Social Work bosses were giving evidence to the Scottish Parliament Health Committee on the Scottish Government’s plans for a Carers Bill. Under the terms of the Bill, each carer identified by local authorities will be entitled to a Carer’s Support Plan.
Concerns were raised over the inclusion in the Bill of even very young children as carers. Fred Becke,t from GCC Social Work Services, described this as unacceptable, saying that “A child under school age taking on a caring role is not a very good indictment of our society.”
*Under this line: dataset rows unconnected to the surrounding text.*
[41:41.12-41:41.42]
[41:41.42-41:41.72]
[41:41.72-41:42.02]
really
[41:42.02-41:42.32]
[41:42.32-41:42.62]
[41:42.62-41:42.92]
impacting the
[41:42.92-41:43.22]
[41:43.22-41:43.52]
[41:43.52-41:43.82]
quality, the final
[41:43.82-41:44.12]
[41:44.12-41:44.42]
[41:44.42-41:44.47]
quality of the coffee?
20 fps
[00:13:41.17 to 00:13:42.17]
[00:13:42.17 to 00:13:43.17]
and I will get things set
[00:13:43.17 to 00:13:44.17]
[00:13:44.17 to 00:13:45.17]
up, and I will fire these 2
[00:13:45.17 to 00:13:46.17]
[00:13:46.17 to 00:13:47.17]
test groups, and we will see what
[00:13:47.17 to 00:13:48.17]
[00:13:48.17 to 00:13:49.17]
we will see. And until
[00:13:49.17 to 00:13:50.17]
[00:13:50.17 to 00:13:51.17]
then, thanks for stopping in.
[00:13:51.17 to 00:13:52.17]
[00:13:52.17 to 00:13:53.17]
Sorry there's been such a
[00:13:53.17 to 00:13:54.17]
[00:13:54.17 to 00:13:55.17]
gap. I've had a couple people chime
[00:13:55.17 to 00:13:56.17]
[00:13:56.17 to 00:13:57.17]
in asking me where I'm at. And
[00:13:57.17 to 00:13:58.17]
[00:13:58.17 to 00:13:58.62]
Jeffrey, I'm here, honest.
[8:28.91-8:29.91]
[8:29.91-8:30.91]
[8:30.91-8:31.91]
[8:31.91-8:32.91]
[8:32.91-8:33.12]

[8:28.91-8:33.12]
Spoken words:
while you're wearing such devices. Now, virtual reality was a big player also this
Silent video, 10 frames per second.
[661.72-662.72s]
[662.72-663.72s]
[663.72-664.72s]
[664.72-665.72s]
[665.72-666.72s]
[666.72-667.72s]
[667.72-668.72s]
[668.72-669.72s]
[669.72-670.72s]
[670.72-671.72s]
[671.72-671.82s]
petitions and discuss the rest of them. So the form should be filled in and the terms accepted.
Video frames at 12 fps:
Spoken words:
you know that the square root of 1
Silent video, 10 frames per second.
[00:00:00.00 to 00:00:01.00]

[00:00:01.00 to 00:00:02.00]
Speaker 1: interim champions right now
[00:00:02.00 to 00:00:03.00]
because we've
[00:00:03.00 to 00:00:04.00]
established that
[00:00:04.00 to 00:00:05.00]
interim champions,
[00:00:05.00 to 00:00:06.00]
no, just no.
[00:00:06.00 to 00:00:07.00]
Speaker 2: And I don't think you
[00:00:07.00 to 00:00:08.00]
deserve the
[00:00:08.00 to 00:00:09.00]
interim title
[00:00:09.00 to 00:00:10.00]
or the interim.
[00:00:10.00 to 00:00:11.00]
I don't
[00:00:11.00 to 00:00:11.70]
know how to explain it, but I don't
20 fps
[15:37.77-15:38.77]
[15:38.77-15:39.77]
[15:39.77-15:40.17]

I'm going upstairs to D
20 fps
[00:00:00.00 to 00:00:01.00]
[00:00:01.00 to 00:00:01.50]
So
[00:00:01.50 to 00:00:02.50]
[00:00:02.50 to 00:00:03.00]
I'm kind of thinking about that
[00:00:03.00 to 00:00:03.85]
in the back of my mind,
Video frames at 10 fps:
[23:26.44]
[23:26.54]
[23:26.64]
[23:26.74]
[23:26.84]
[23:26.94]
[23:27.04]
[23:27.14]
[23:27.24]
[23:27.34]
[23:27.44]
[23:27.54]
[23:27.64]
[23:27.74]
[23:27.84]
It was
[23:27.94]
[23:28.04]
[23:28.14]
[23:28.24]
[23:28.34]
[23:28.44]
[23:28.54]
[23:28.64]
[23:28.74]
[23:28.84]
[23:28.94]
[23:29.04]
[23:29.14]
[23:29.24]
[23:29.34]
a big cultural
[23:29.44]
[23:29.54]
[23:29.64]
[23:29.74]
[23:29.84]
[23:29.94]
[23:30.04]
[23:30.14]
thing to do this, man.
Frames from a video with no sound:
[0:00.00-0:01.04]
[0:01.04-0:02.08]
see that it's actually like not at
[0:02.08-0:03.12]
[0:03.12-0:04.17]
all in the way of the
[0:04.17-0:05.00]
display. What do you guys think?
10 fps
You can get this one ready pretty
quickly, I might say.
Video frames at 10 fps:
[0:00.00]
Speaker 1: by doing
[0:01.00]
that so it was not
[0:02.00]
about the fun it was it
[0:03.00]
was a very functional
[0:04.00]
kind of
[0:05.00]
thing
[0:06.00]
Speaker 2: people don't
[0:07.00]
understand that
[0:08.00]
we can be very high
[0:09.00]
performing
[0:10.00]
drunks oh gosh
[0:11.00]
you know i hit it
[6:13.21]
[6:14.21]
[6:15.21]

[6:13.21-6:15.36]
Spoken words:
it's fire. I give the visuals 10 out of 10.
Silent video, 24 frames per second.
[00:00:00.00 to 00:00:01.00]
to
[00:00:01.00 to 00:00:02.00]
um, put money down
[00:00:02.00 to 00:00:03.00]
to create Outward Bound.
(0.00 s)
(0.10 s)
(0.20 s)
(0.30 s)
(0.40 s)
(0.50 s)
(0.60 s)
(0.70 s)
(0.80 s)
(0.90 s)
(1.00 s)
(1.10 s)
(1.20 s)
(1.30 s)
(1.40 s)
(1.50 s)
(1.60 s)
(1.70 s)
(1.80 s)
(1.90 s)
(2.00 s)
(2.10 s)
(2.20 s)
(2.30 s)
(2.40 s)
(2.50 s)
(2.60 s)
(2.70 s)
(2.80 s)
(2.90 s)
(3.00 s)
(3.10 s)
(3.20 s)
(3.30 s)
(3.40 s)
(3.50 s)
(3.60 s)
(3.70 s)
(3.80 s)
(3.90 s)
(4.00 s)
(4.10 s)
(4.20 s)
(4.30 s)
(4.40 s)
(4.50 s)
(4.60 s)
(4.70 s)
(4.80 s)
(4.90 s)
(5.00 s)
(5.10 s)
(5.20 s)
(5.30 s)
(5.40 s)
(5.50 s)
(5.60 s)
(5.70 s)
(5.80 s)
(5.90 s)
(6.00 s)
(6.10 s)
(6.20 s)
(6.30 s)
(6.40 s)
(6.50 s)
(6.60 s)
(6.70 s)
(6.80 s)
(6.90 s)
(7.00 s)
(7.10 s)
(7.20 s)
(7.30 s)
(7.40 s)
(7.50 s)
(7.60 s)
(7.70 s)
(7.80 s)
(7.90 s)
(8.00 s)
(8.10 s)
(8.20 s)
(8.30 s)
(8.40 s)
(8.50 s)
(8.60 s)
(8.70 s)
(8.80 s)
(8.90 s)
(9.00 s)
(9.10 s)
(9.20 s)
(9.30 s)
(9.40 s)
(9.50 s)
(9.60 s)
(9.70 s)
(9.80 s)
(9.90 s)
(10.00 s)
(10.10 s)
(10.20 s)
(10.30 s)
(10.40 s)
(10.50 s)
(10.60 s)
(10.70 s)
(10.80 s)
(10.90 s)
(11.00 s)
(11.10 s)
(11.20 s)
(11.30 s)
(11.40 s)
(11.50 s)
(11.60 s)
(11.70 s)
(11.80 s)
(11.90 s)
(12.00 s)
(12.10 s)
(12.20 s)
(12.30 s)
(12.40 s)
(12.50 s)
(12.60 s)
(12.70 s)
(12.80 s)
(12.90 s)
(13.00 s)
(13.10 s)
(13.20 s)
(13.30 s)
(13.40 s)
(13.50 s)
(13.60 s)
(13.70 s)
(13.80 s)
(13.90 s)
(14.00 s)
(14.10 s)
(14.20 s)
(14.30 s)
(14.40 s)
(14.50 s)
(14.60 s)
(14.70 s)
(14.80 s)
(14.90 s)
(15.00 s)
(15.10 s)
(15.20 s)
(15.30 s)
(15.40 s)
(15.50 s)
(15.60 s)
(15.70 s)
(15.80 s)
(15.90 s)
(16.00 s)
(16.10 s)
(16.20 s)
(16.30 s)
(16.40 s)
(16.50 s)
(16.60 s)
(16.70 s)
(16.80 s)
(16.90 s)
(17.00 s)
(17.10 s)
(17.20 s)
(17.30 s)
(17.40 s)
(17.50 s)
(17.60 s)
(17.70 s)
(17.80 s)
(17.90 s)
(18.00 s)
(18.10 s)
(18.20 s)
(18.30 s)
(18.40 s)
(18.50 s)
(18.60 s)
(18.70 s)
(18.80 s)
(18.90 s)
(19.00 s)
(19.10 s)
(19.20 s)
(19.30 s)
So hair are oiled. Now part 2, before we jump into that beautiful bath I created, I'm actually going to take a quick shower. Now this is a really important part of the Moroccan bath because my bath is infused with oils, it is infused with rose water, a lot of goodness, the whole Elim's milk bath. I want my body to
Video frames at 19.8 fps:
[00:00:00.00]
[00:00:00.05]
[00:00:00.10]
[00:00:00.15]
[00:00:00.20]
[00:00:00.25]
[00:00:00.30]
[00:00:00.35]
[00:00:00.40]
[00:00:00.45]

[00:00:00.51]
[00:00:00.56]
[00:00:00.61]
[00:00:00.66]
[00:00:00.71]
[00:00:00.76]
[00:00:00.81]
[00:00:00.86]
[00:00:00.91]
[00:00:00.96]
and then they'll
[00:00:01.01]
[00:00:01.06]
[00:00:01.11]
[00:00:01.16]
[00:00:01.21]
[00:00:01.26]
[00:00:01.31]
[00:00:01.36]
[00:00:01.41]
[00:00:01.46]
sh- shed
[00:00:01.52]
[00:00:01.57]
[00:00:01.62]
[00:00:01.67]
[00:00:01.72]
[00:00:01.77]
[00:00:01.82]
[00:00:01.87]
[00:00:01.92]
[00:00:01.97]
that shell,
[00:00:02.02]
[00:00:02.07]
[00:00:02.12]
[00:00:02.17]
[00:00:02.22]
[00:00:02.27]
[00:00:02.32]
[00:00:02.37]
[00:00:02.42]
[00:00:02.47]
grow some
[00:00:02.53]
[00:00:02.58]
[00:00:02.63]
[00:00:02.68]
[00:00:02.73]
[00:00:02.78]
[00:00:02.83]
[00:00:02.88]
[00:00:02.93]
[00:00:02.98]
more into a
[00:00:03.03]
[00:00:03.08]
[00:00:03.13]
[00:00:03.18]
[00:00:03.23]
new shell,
The Committee also heard concerns over some of the most vulnerable young carers, who are supporting adults with mental health problems or addictions, while the local authority is unaware. It was said that more agencies had to take on the responsibility to alert the Council to a situation where a child or young person has, or is likely to have, a caring role. The NHS, for example, would be well placed to identify a potential young carer following a diagnosis of a long-term, disabling condition such as MS or Motor Neurone Disease.
Being a young carer can be isolating and can affect the life chances of children and young people, who may not have the time to devote to studying for schoolwork, or to play with friends. While not all children and young people will be adversely affected by their role, for some the responsibility they carry can also affect their mental health and emotional wellbeing. The intention of the Bill in relation to young carers is to ensure that identified young people have the support that they need to have a proper childhood and ensure that their caring role does not affect their future life chances.